• TASK STATEMENT
Reproduce every entry below precisely; do not include the pictures.

**** RECORDED DATA

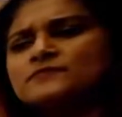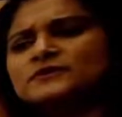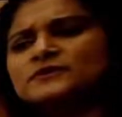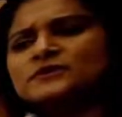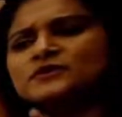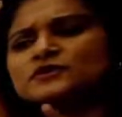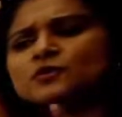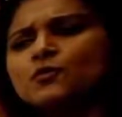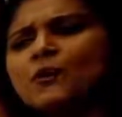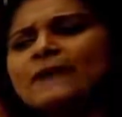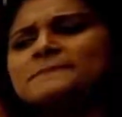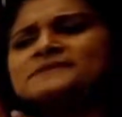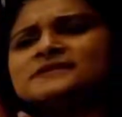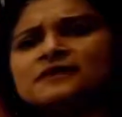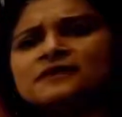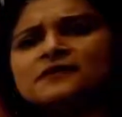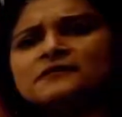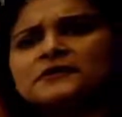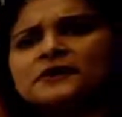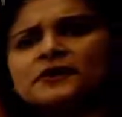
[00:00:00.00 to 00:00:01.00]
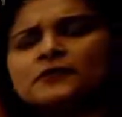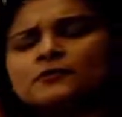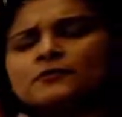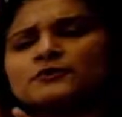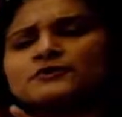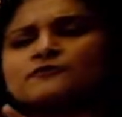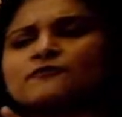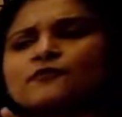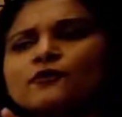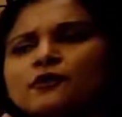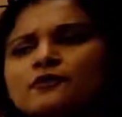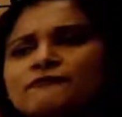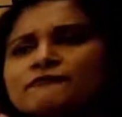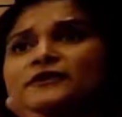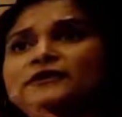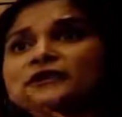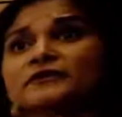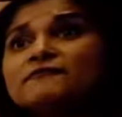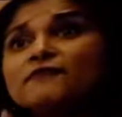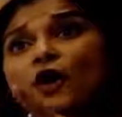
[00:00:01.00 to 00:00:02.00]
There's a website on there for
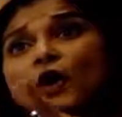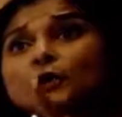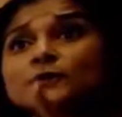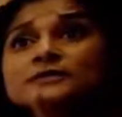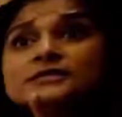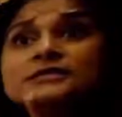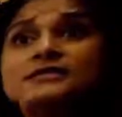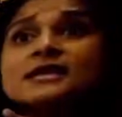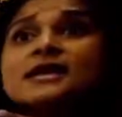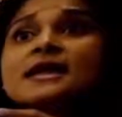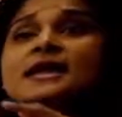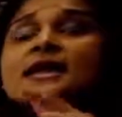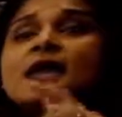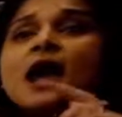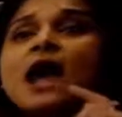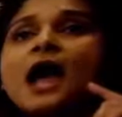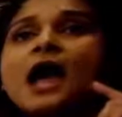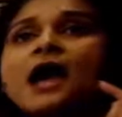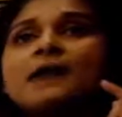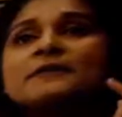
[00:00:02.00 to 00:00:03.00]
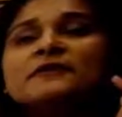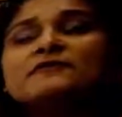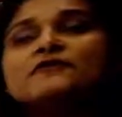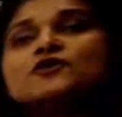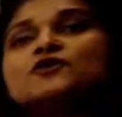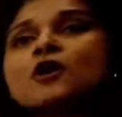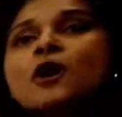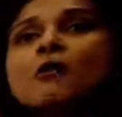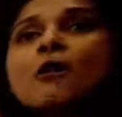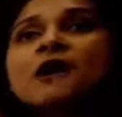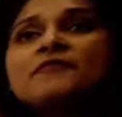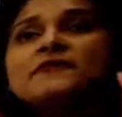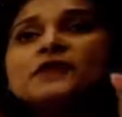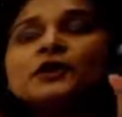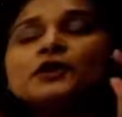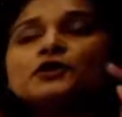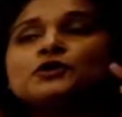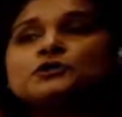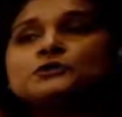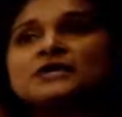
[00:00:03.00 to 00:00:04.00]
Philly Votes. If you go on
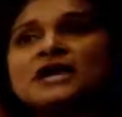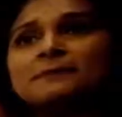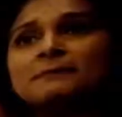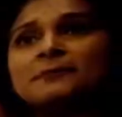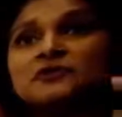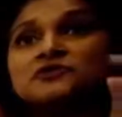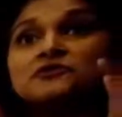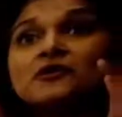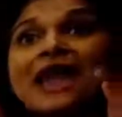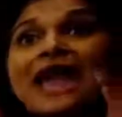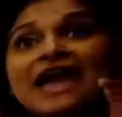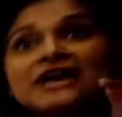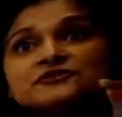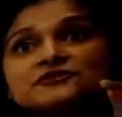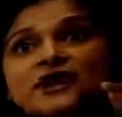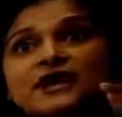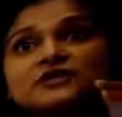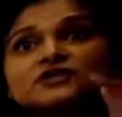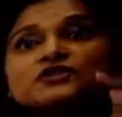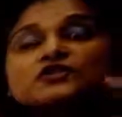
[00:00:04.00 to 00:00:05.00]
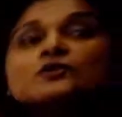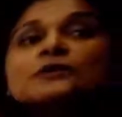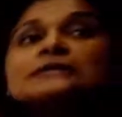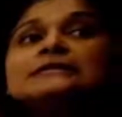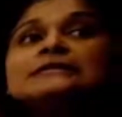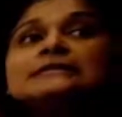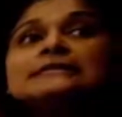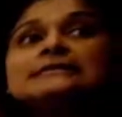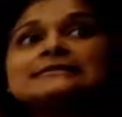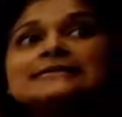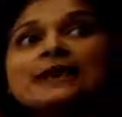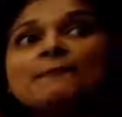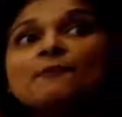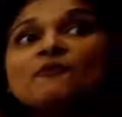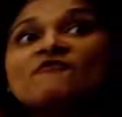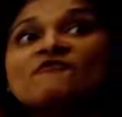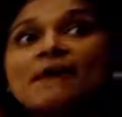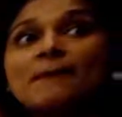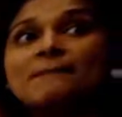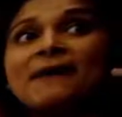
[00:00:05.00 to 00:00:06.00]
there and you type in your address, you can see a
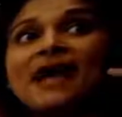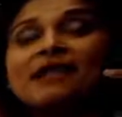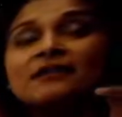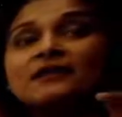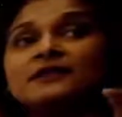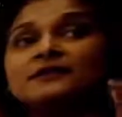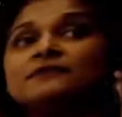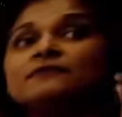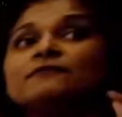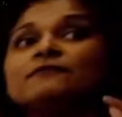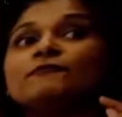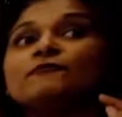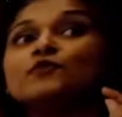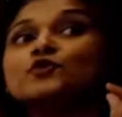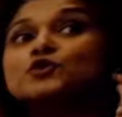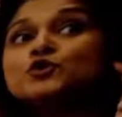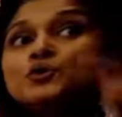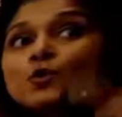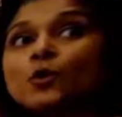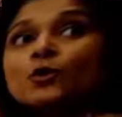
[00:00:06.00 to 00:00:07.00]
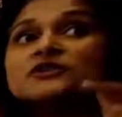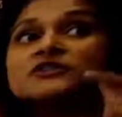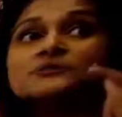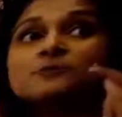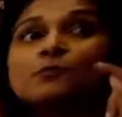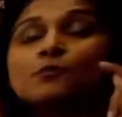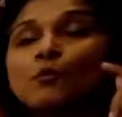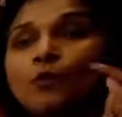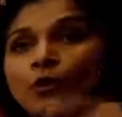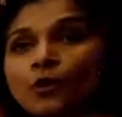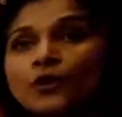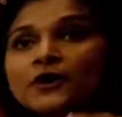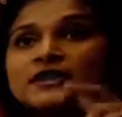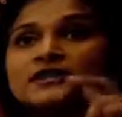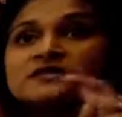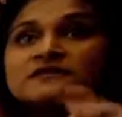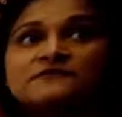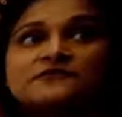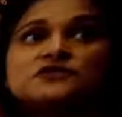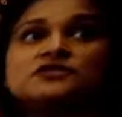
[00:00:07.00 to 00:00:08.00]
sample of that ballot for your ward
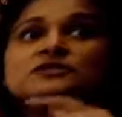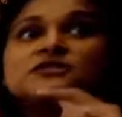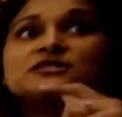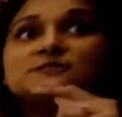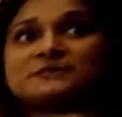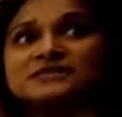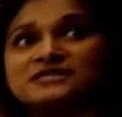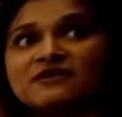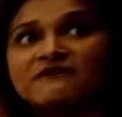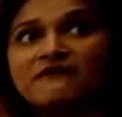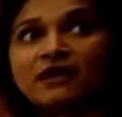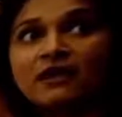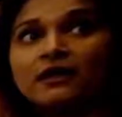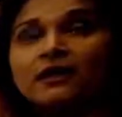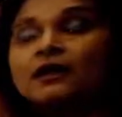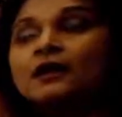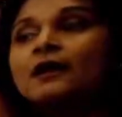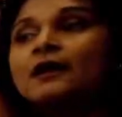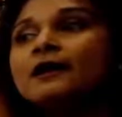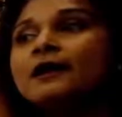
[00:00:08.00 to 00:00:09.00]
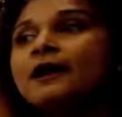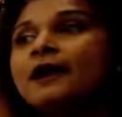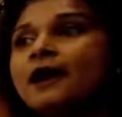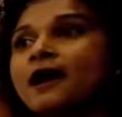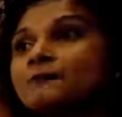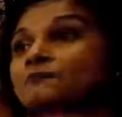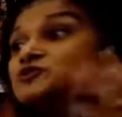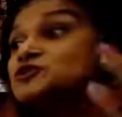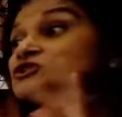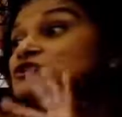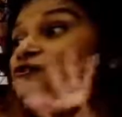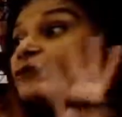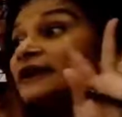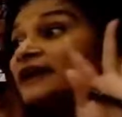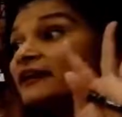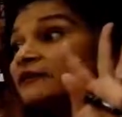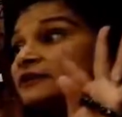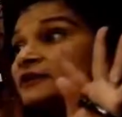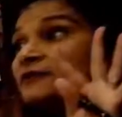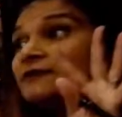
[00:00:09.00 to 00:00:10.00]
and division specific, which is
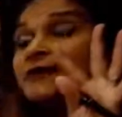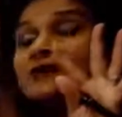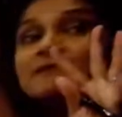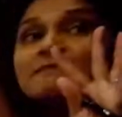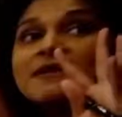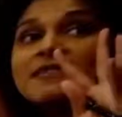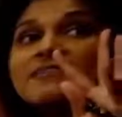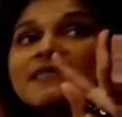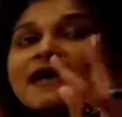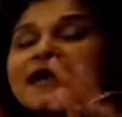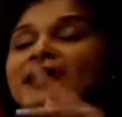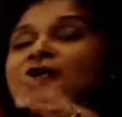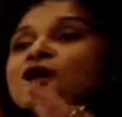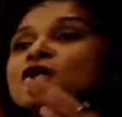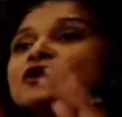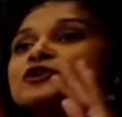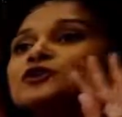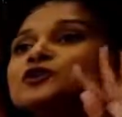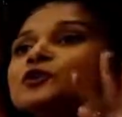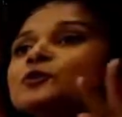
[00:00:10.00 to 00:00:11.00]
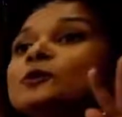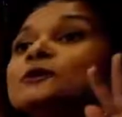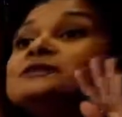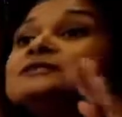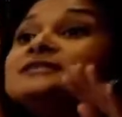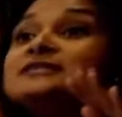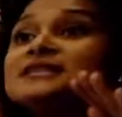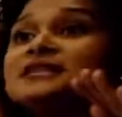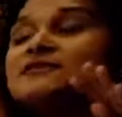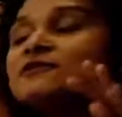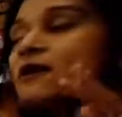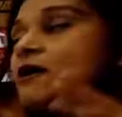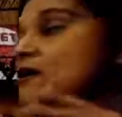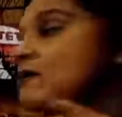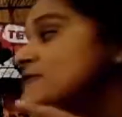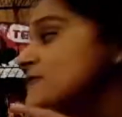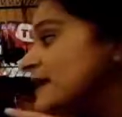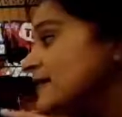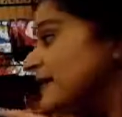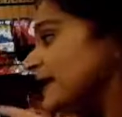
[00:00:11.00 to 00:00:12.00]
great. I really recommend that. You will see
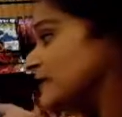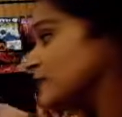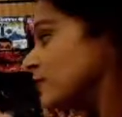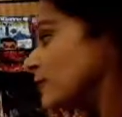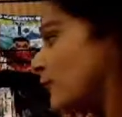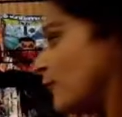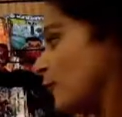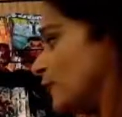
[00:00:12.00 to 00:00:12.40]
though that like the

********

• REPLY
[00:00:00.00 to 00:00:01.00]
[00:00:01.00 to 00:00:02.00]
There's a website on there for
[00:00:02.00 to 00:00:03.00]
[00:00:03.00 to 00:00:04.00]
Philly Votes. If you go on
[00:00:04.00 to 00:00:05.00]
[00:00:05.00 to 00:00:06.00]
there and you type in your address, you can see a
[00:00:06.00 to 00:00:07.00]
[00:00:07.00 to 00:00:08.00]
sample of that ballot for your ward
[00:00:08.00 to 00:00:09.00]
[00:00:09.00 to 00:00:10.00]
and division specific, which is
[00:00:10.00 to 00:00:11.00]
[00:00:11.00 to 00:00:12.00]
great. I really recommend that. You will see
[00:00:12.00 to 00:00:12.40]
though that like the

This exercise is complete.